Lines before the one containing "[0:00.00-0:00.90]" are not wanted; restate the rest below word for word, through the last line, but drop any pictures.

Data extracted from a collection
════════════════

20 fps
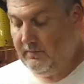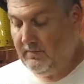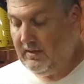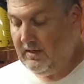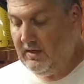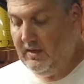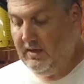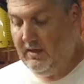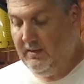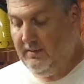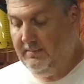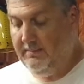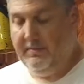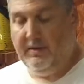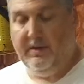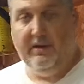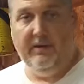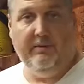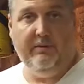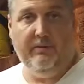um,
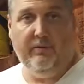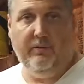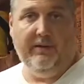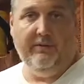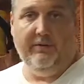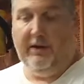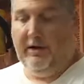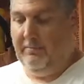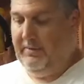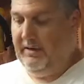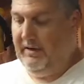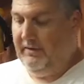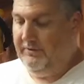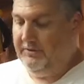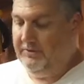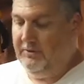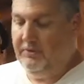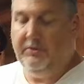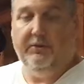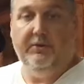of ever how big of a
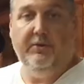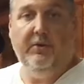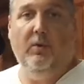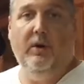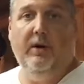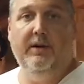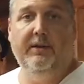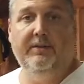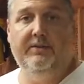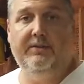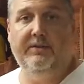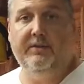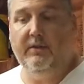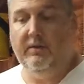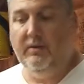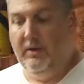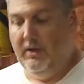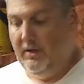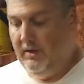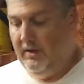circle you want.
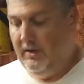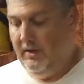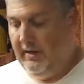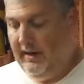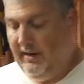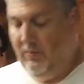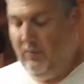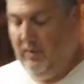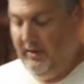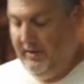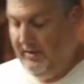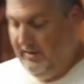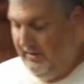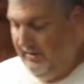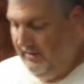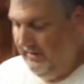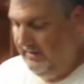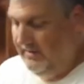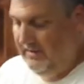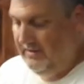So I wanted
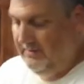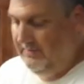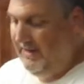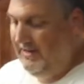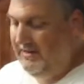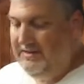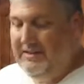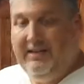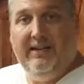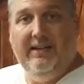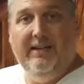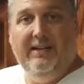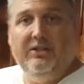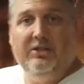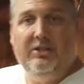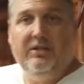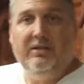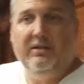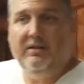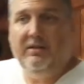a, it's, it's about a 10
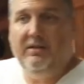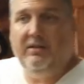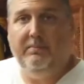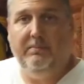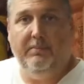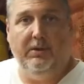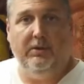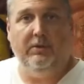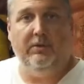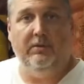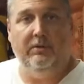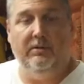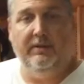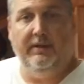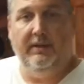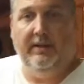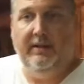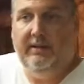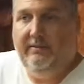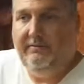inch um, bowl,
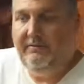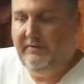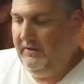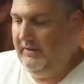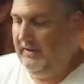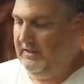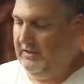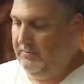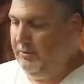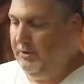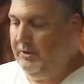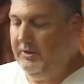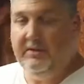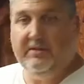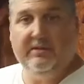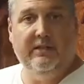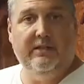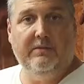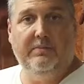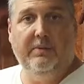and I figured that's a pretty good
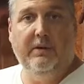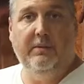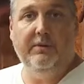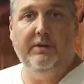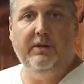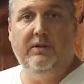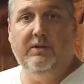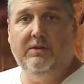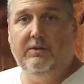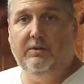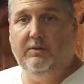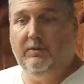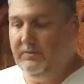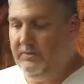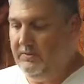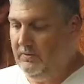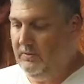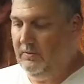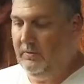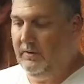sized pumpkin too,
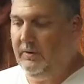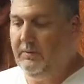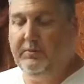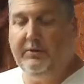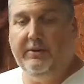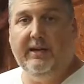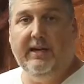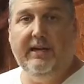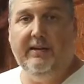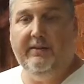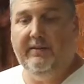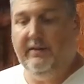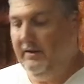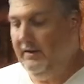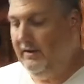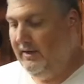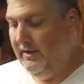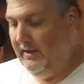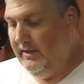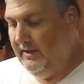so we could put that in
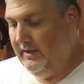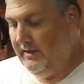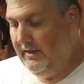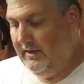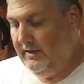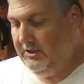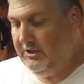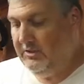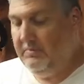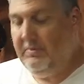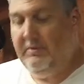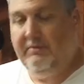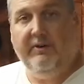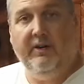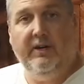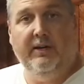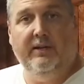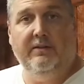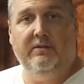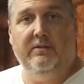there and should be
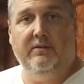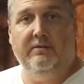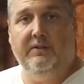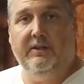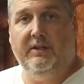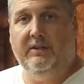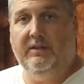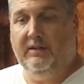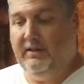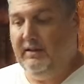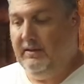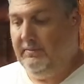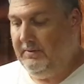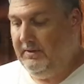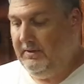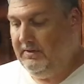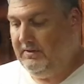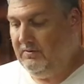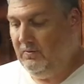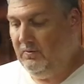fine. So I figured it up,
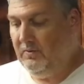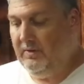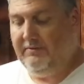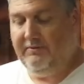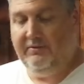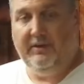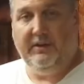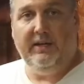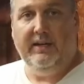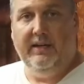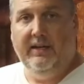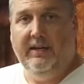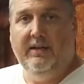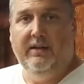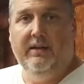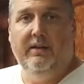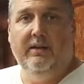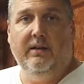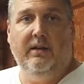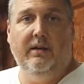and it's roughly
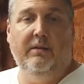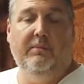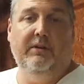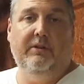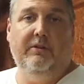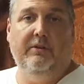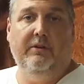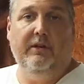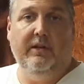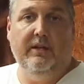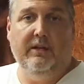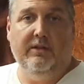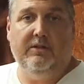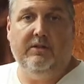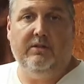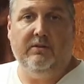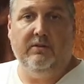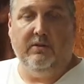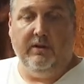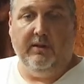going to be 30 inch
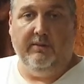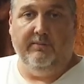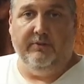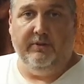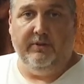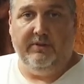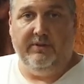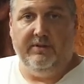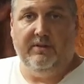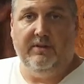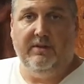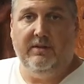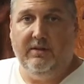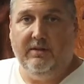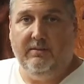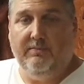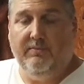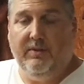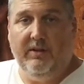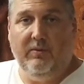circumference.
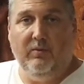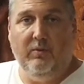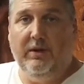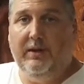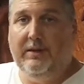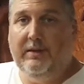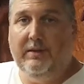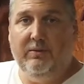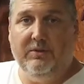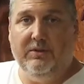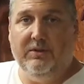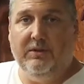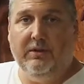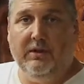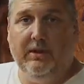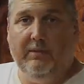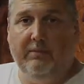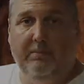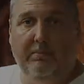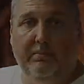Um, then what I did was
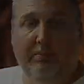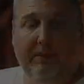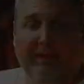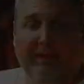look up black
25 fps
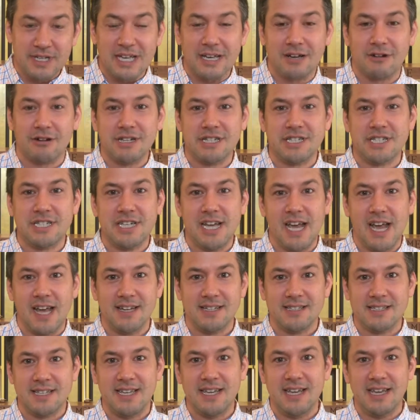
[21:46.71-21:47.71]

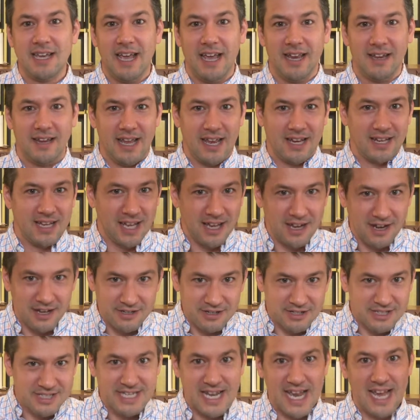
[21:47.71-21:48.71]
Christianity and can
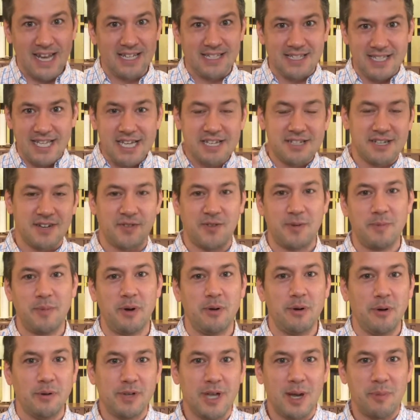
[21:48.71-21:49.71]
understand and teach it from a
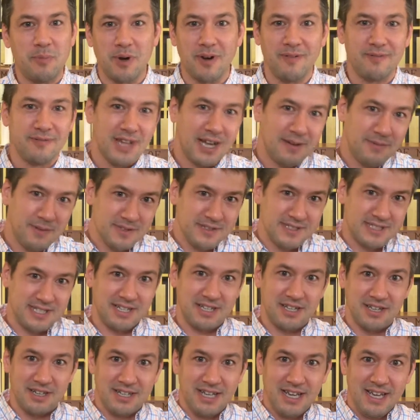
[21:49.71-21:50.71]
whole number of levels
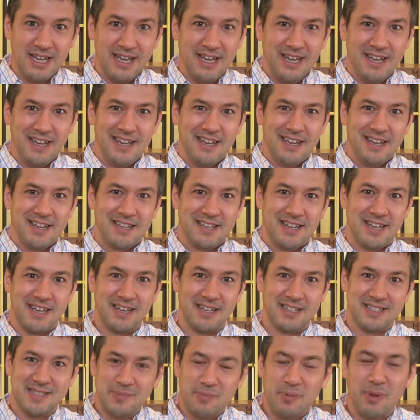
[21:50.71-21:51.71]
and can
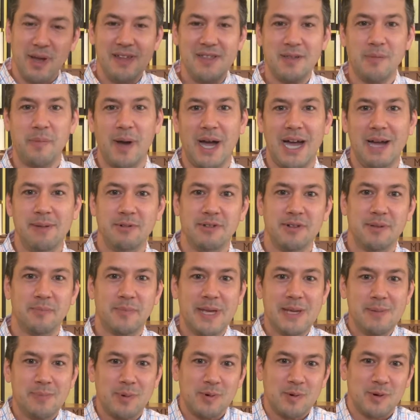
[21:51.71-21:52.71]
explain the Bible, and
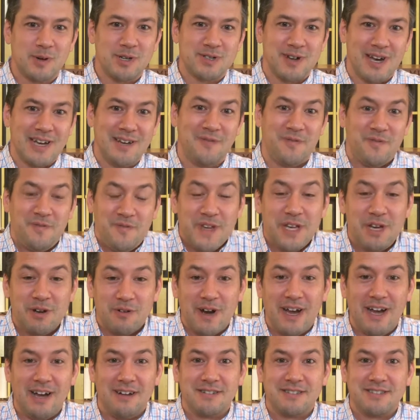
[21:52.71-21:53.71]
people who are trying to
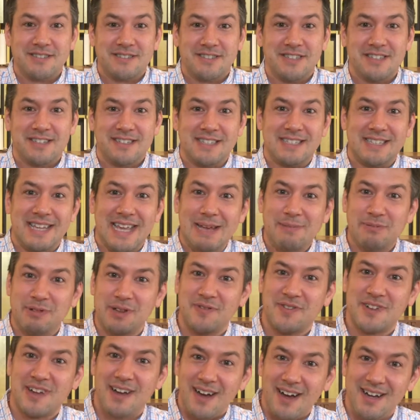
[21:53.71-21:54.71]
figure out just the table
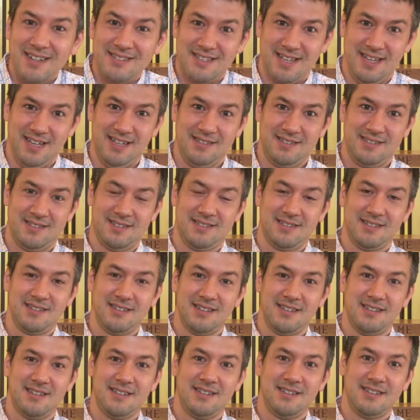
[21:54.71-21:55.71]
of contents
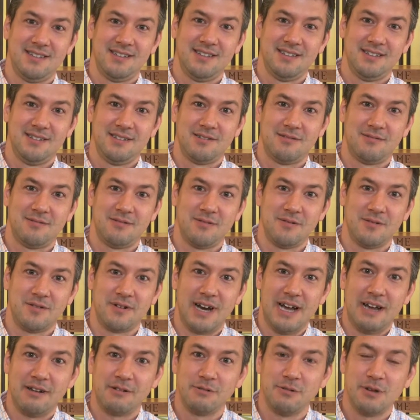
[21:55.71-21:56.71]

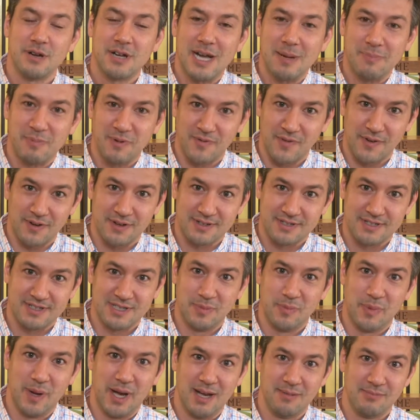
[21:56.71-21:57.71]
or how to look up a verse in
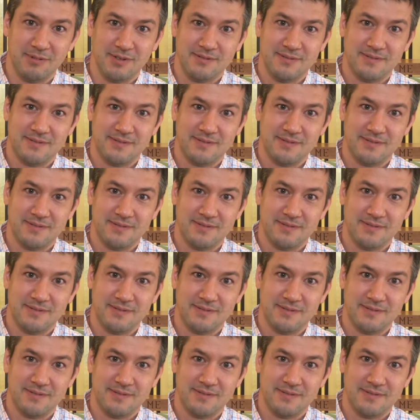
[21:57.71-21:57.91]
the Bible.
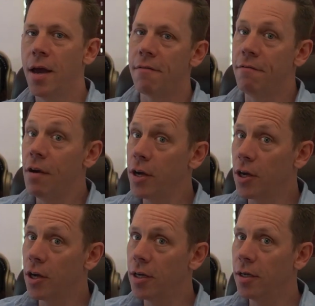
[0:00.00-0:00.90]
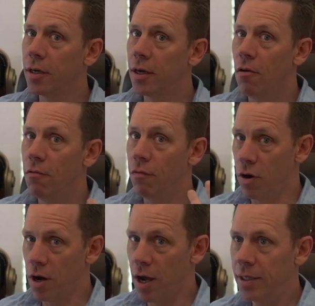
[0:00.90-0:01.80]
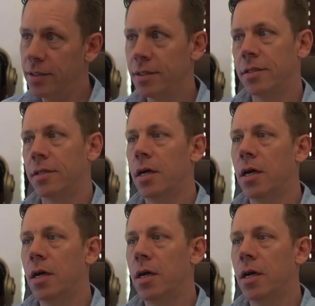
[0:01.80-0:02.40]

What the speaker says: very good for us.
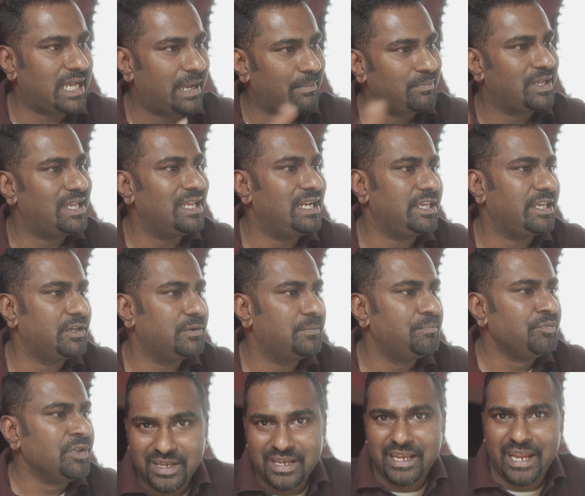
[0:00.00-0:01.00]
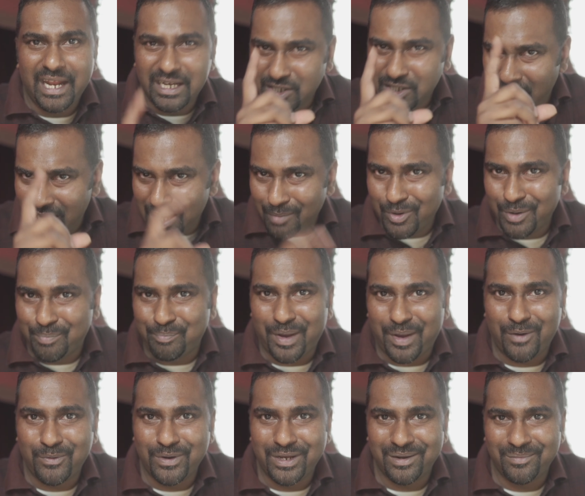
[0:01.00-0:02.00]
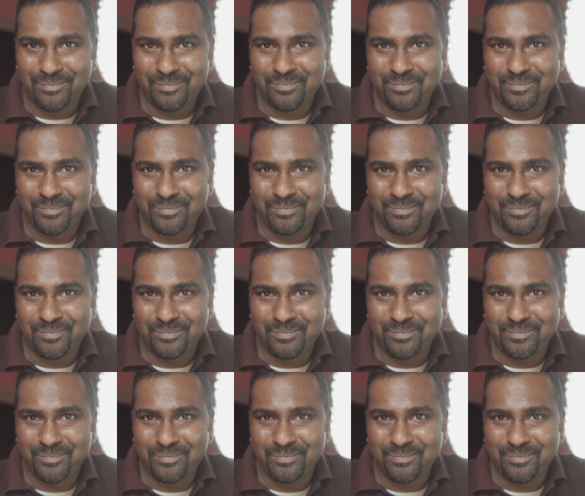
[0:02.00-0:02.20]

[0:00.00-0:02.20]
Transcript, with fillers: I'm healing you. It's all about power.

════════════════

§ Written reply
[0:00.00-0:00.90]
[0:00.90-0:01.80]
[0:01.80-0:02.40]

What the speaker says: very good for us.
[0:00.00-0:01.00]
[0:01.00-0:02.00]
[0:02.00-0:02.20]

[0:00.00-0:02.20]
Transcript, with fillers: I'm healing you. It's all about power.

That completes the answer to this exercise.